Characterization of sodium chloride and water transport in crosslinked poly(ethylene oxide) hydrogels

Three series of crosslinked poly(ethylene oxide) (XLPEO) hydrogel materials were synthesized via UV-photopolymerization of aqueous solutions containing (1) poly(ethylene glycol) diacrylate (PEGDA) (n = 10), (2) PEGDA (n = 13), and (3) mixtures of PEGDA (n = 13) and poly(ethylene glycol) acrylate (PEGA) (n = 7), where n is the number of ethylene oxide groups. The water content in the prepolymerization mixture was varied from 0 to 80 wt.% and resulted in XLPEO hydrogels having equilibrium water contents ranging from 0.3 to 0.8 (v/v). These hydrophilic XLPEO hydrogels are highly water permeable.
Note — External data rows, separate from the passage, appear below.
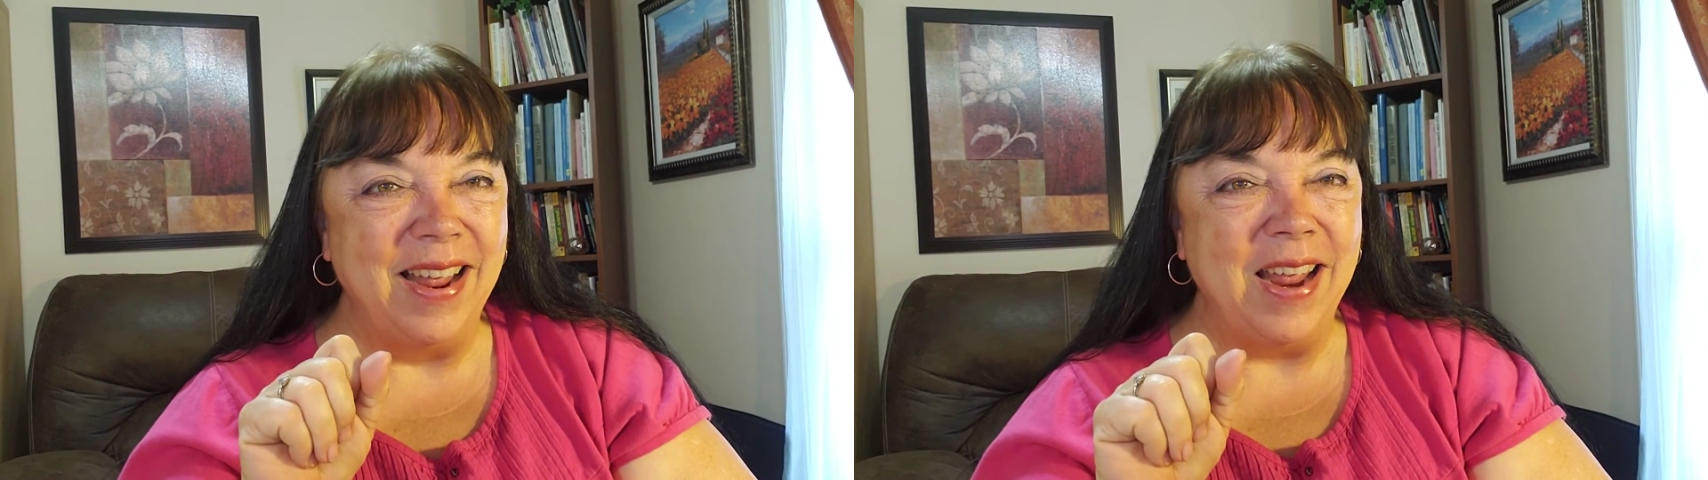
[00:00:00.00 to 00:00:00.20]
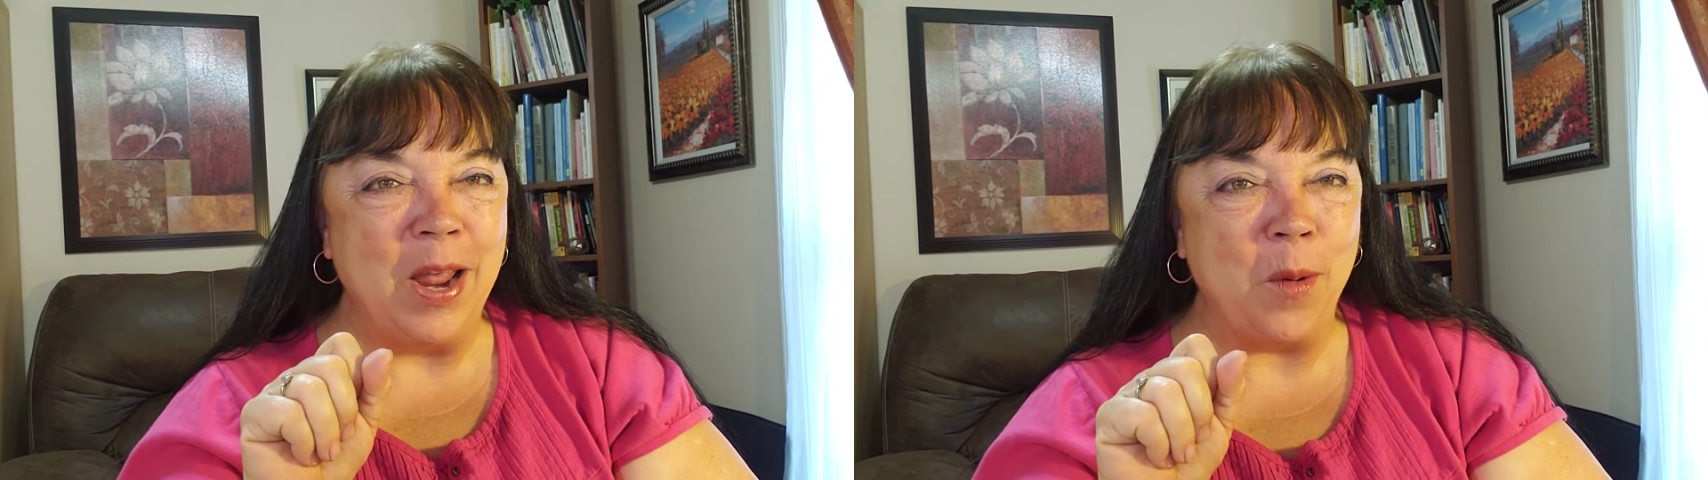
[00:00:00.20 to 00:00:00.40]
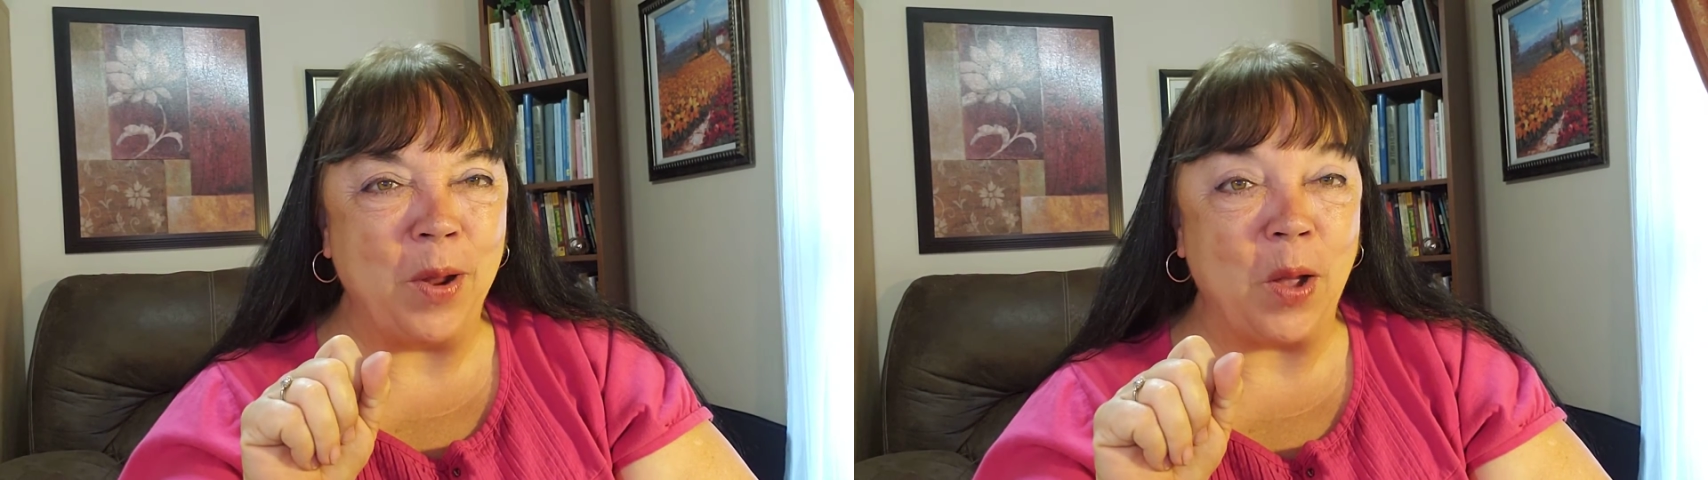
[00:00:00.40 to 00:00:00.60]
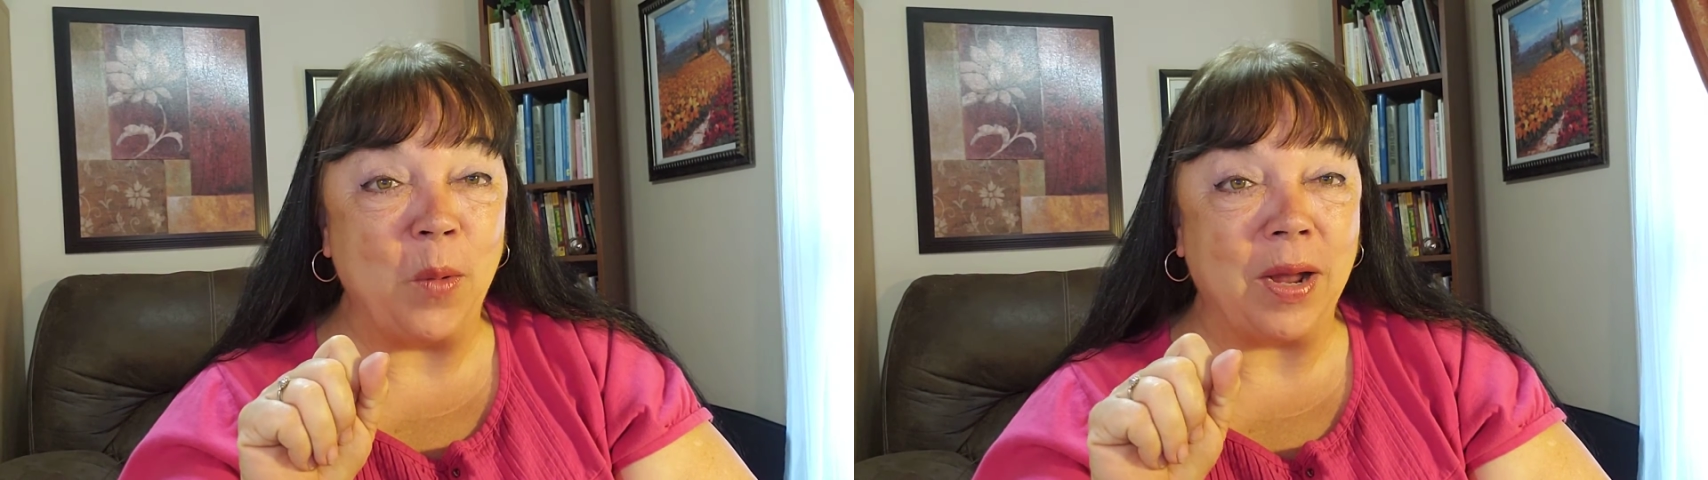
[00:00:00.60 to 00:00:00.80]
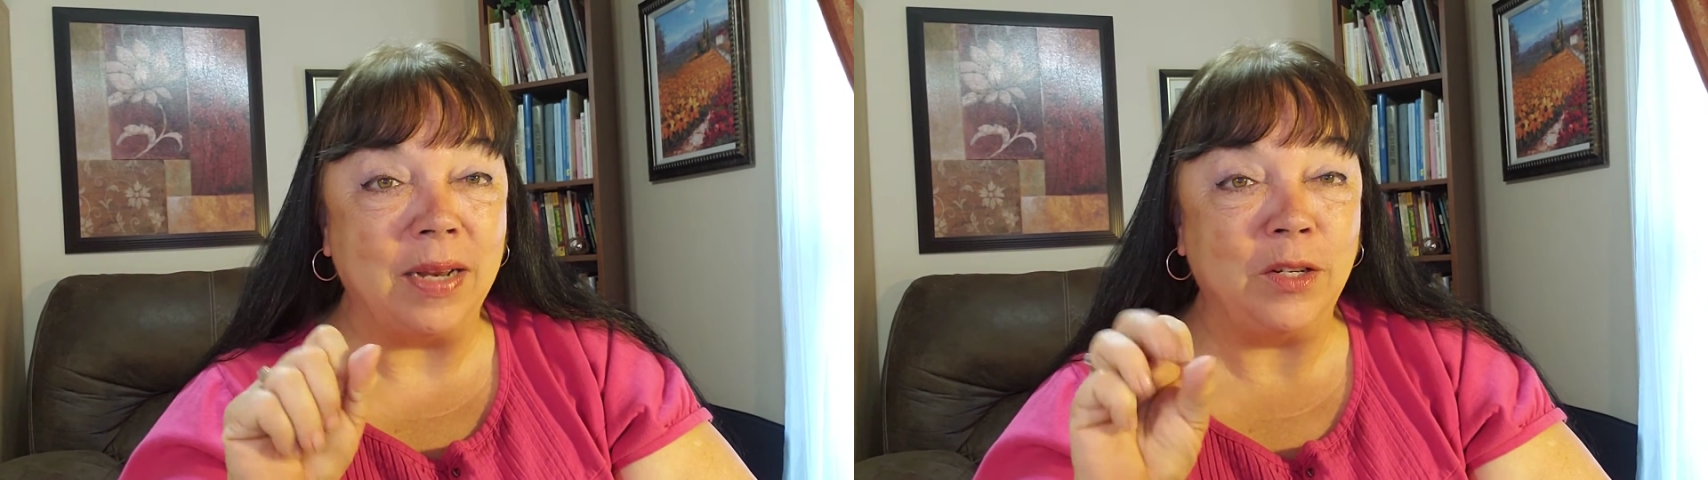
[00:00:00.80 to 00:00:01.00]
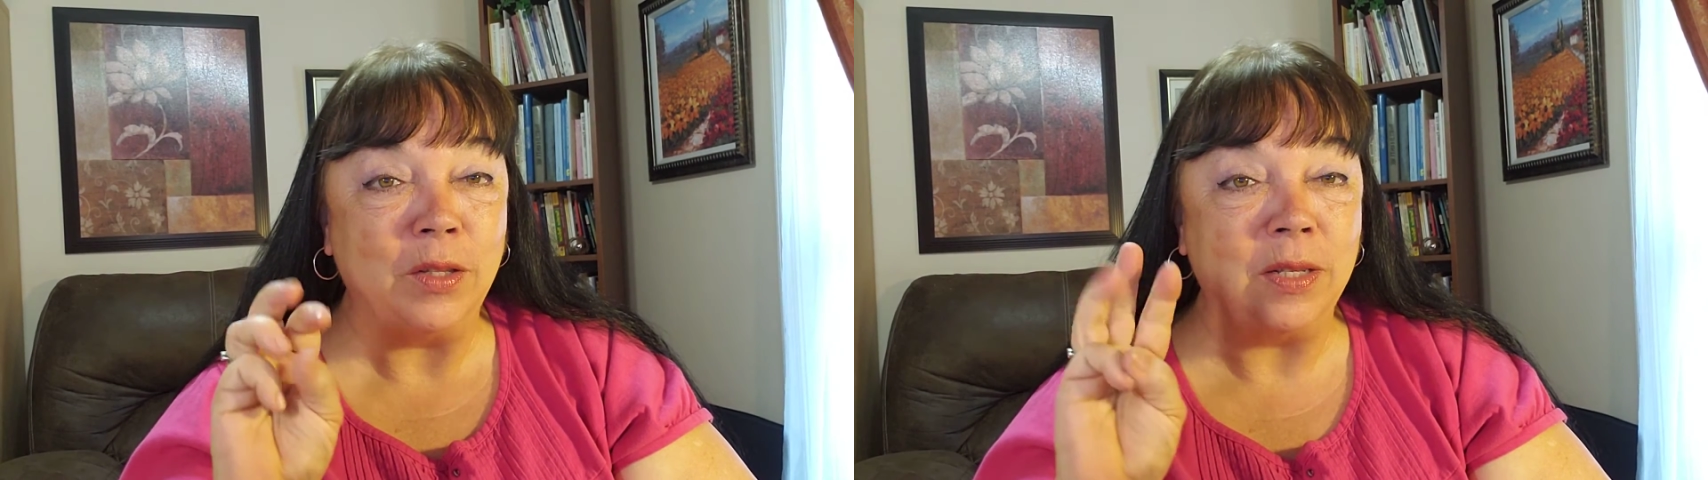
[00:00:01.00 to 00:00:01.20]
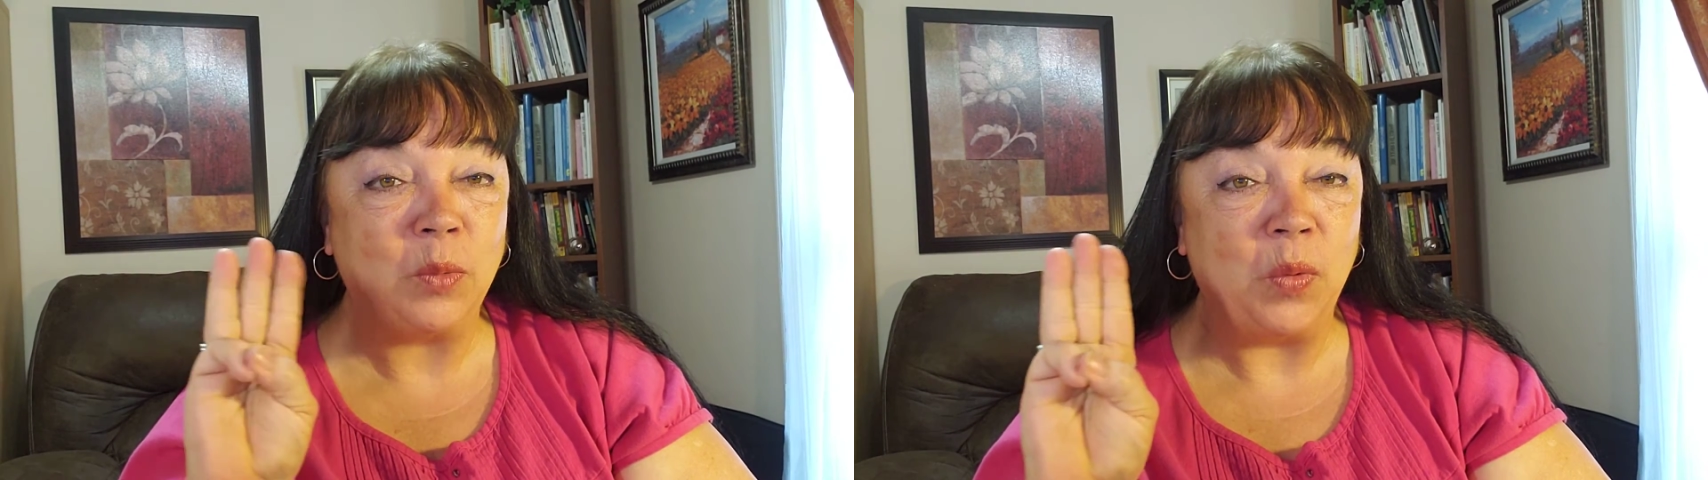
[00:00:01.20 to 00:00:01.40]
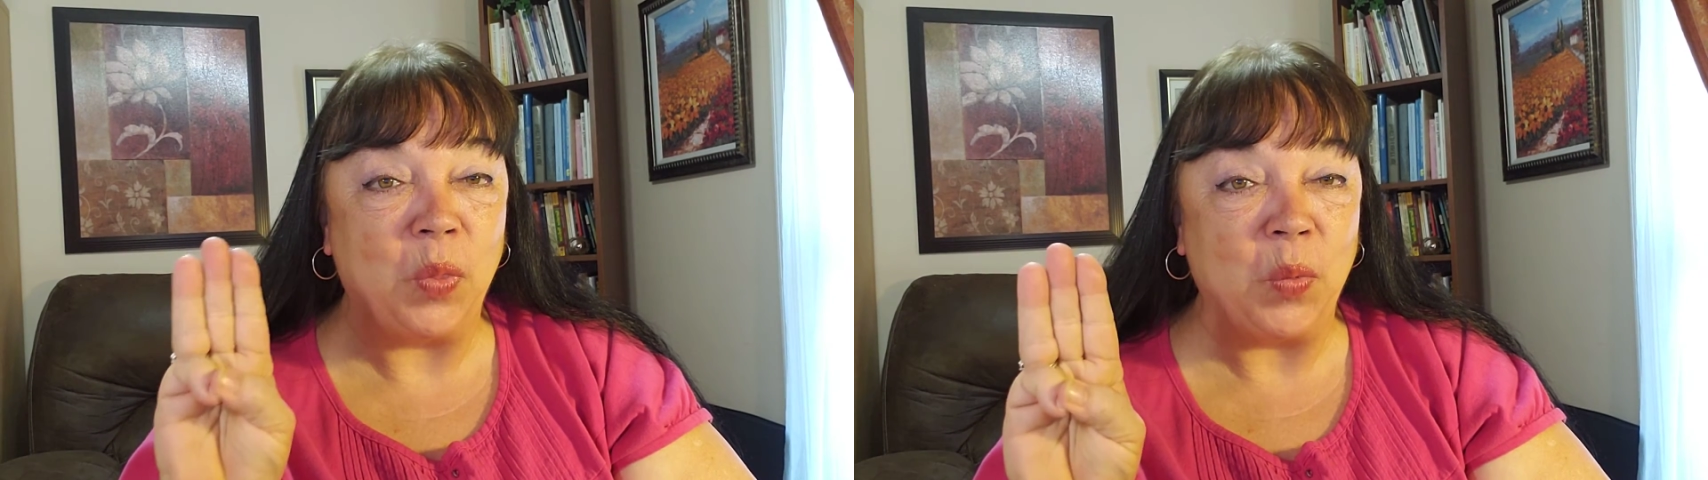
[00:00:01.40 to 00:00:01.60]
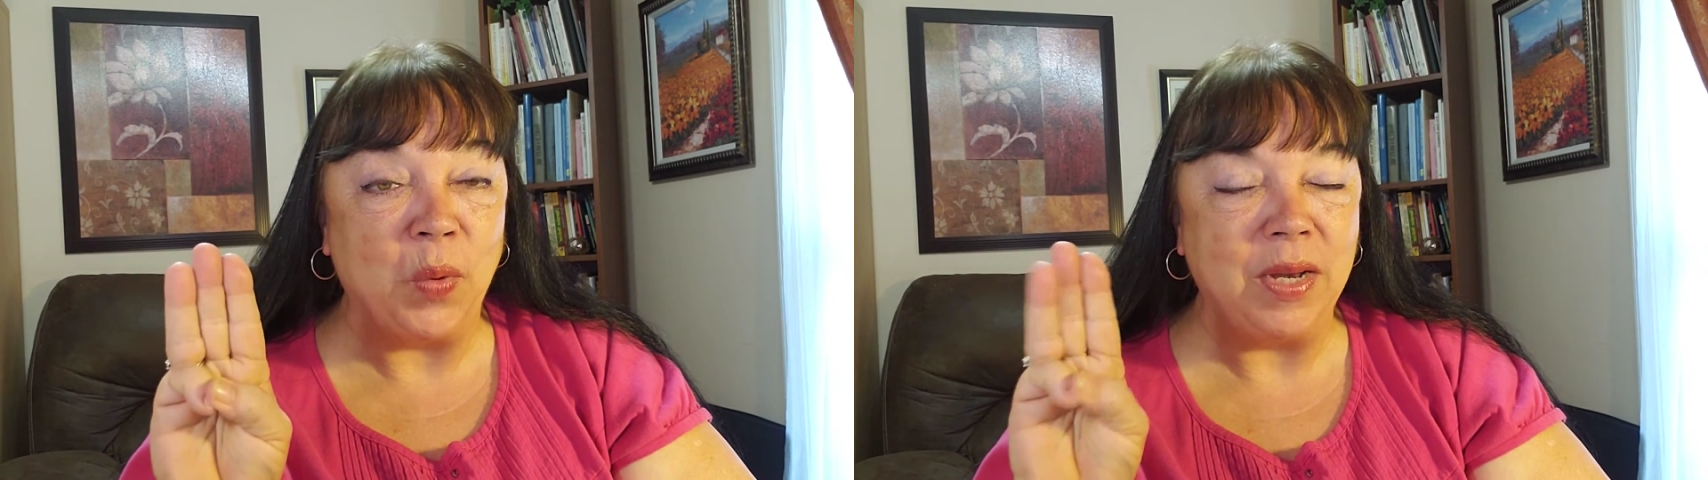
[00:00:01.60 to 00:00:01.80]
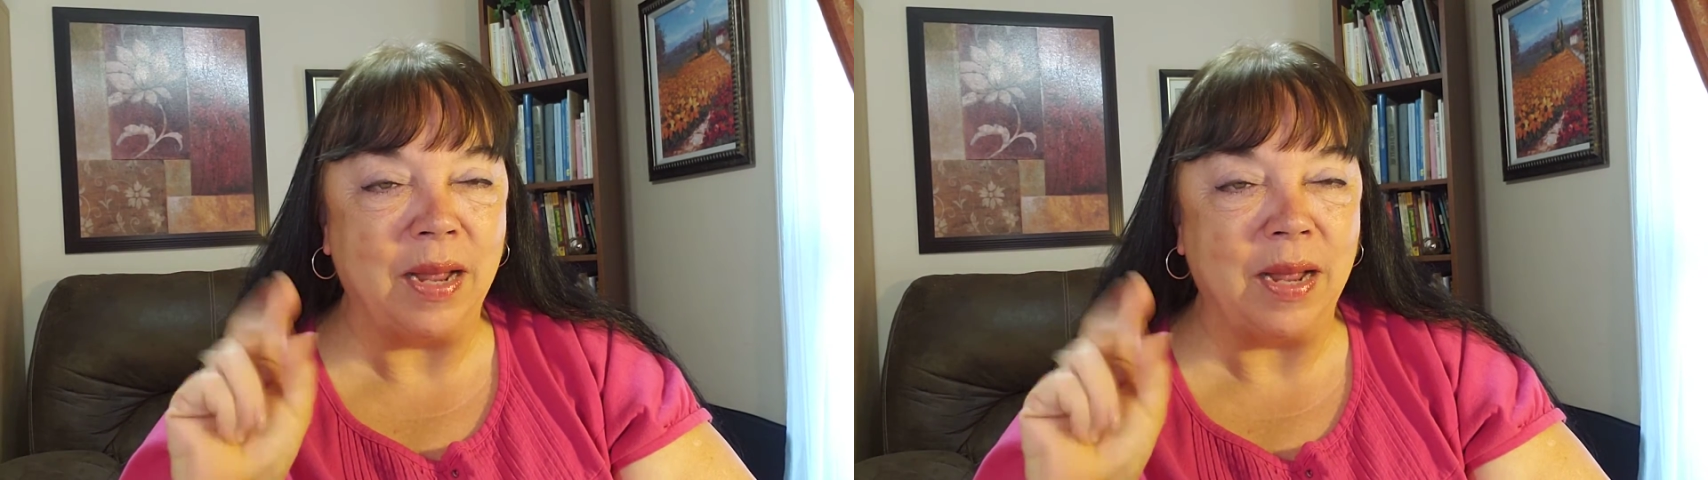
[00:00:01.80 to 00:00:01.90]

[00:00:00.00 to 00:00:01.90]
Here we go. We're going to do this one three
The NaCl transport properties of XLPEO were studied using direct permeation and kinetic desorption methods, and good agreement between these two methods was observed. Generally, NaCl permeability in XLPEO increased from less than 0.1–2 (×10−6 cm2/s) as prepolymerization water content increased from 0 to 80 wt.%. NaCl permeability also increased with increasing PEGDA chain length and was higher in samples prepared with PEGA in the prepolymerization solution, presumably due to decreases in effective crosslink density. There is a tradeoff between water permeability and water/salt selectivity: materials with high water permeability typically exhibit low water/salt selectivity, and vice versa. NaCl permeability and diffusivity were strongly correlated with free volume in the hydrogels. Free volume was characterized based on both equilibrium water content and positron annihilation lifetime spectroscopy (PALS). In these samples, the equilibrium water content was proportional to the fractional free volume from the PALS measurements.